The seven-time world champion said: “Don’t ever expect me to be all polite and calm on the radio when I’m racing.
"We are all very passionate, and in the heat of the moment that passion can come out, as it does for all the drivers.
“My heart and spirit are out there on the track. It’s the fire in me that has got me this far. But any angst is quickly forgotten and we talked it through, and are already looking ahead to the next race.”
The 36-year-old seemed insistent on remaining on the tyres he began the race with, as he believed this gave him the best chance to hold onto his third place spot and thus earn his 12th podium of the campaign.
Of course the main concern of the Mercedes camp regarding the swap was their driver’s safety, and having had time to reflect Hamilton now believes this was the correct decision.

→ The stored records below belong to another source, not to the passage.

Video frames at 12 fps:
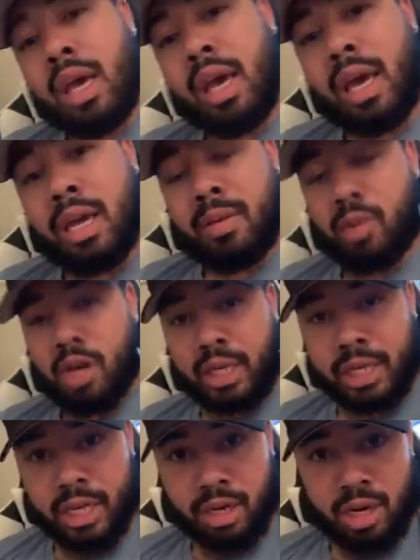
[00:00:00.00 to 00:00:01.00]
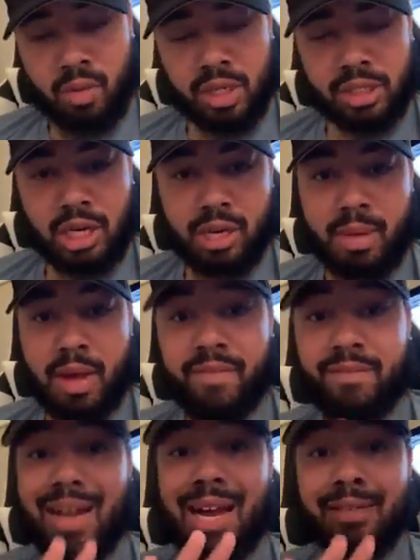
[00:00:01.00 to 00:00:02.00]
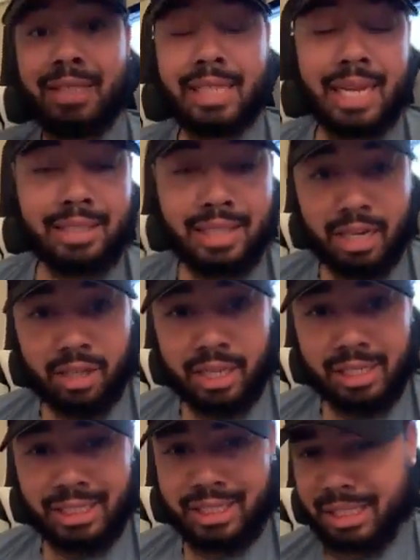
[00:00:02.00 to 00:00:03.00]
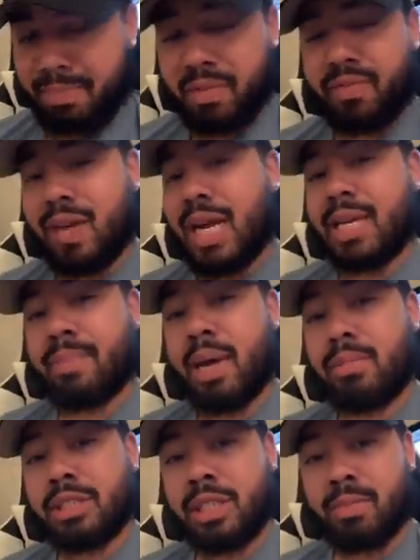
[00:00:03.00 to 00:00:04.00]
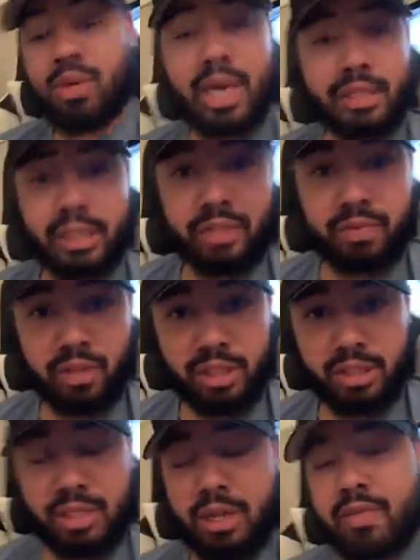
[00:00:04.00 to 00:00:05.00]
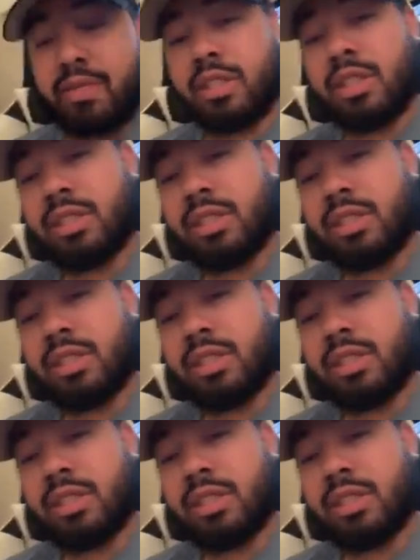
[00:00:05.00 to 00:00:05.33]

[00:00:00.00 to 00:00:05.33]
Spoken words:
Hey, Marty here, and I want to talk about 5 steps that can simplify the publishing process for yourself.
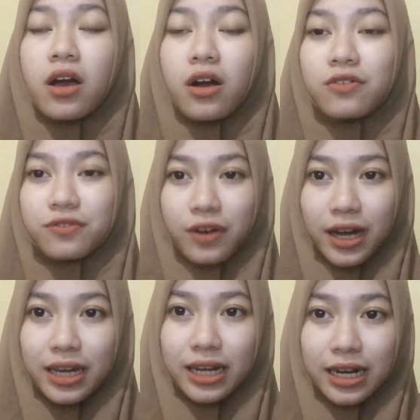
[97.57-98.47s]

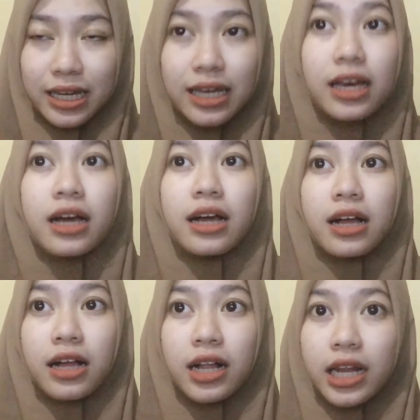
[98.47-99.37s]
Finally,
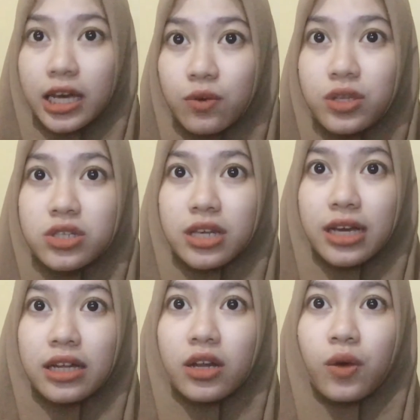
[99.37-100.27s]
language
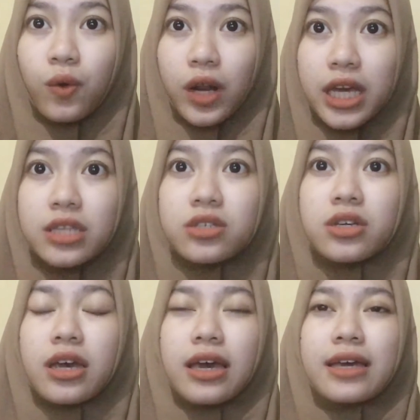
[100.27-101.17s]
second knowledge
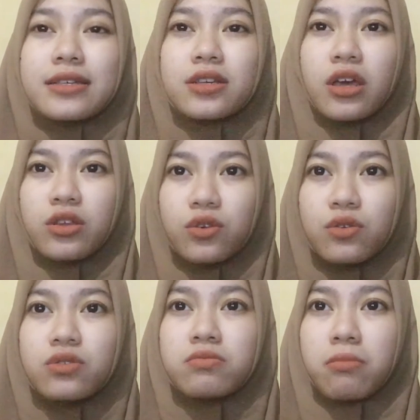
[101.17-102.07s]
is
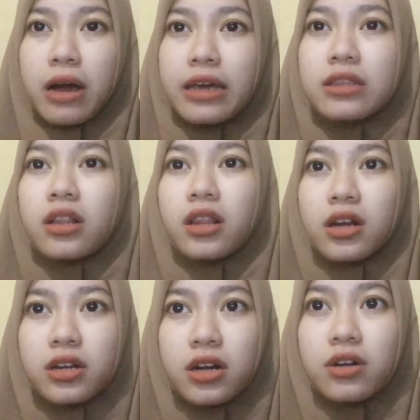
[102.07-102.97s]
used by the
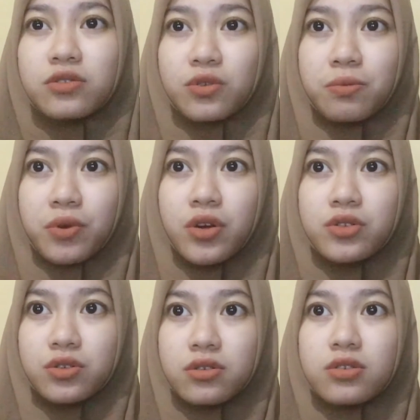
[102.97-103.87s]
learner to
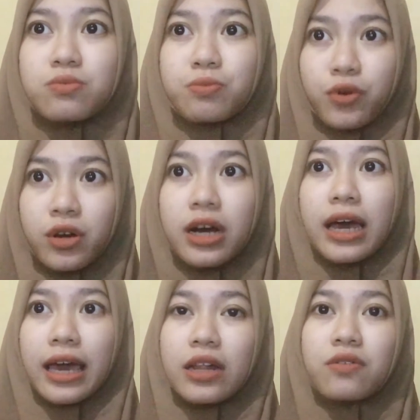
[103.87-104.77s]
produce spoken
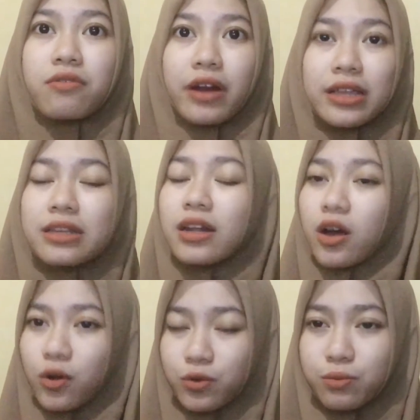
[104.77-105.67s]
and written
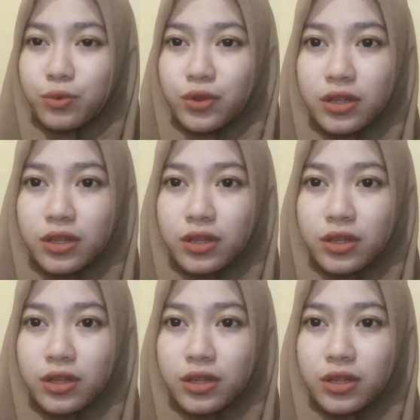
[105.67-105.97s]
output.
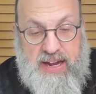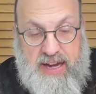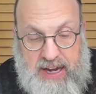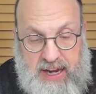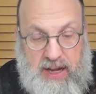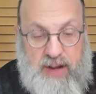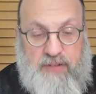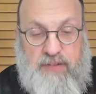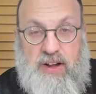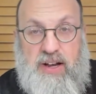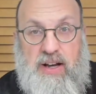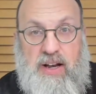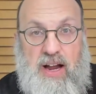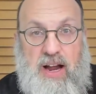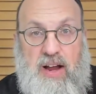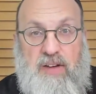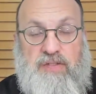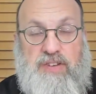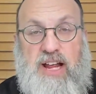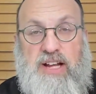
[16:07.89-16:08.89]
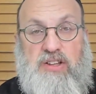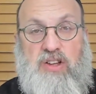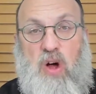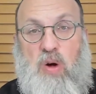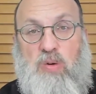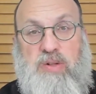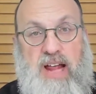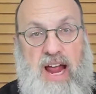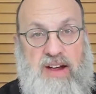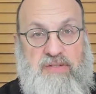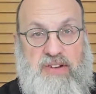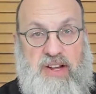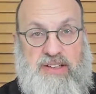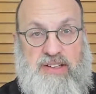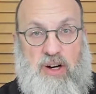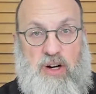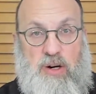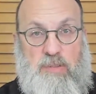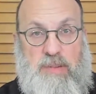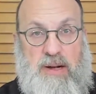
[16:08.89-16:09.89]
even if they don't have
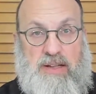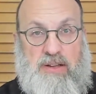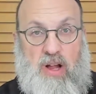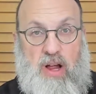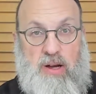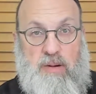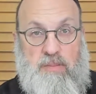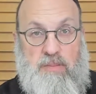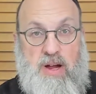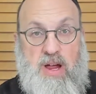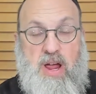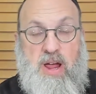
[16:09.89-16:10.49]
asar batlanim.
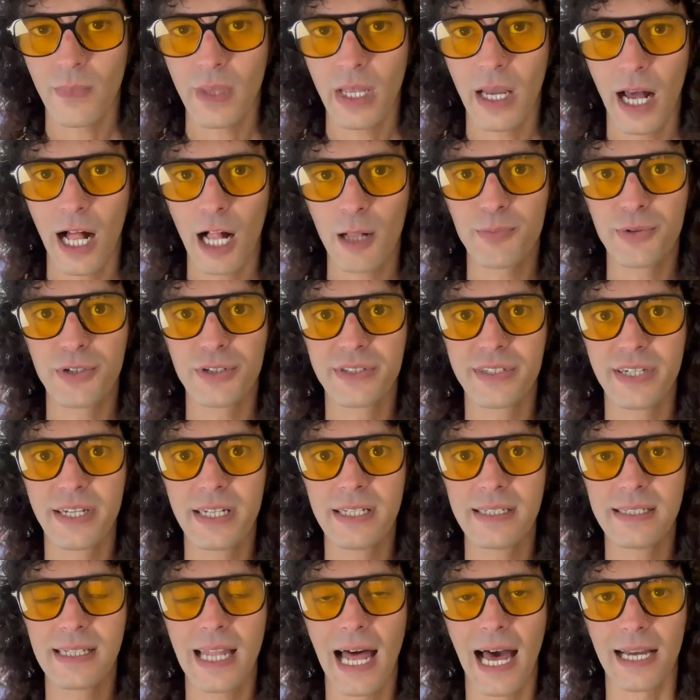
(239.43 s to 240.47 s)
Help your
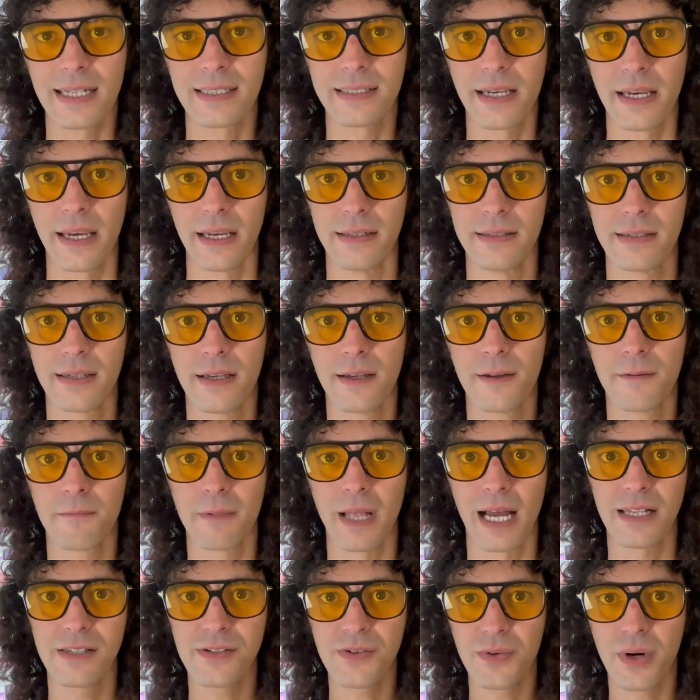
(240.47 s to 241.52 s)
titties lactate.
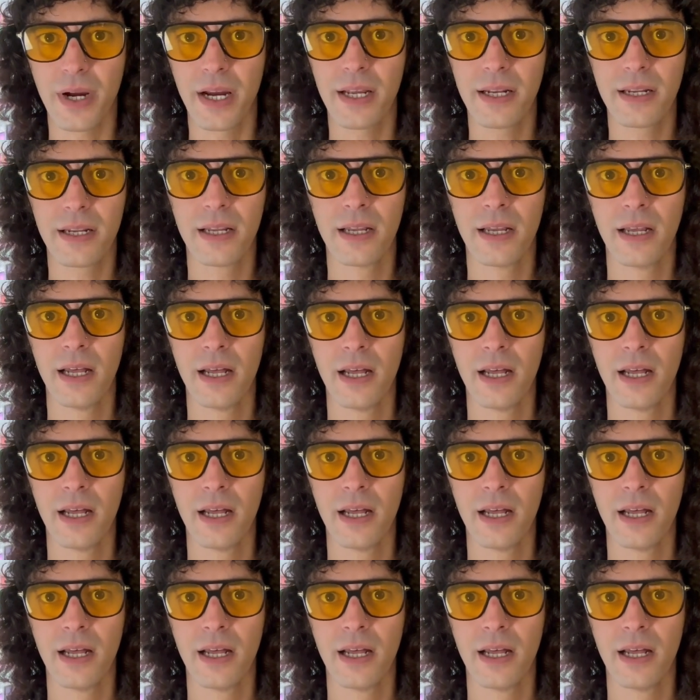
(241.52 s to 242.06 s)
That's right.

He added: “We took the risk to stay out, hoping it would dry, and it didn’t. I wanted to risk it and try and go to the end, but it was my call to stay out and it didn’t work.
"In the end we did pit and it was the safest thing to do.”
Hamilton’s fifth place finish meant that he gave up his slender lead over Red Bull title rival Verstappen, as the Dutchman was able to secure second place behind eventual winner, and the Englishman’s teammate Valtteri Bottas.
This therefore means that Verstappen is the man to once again creep into top spot, as he now sits six points clear of the seven-time world champion who is just behind in second.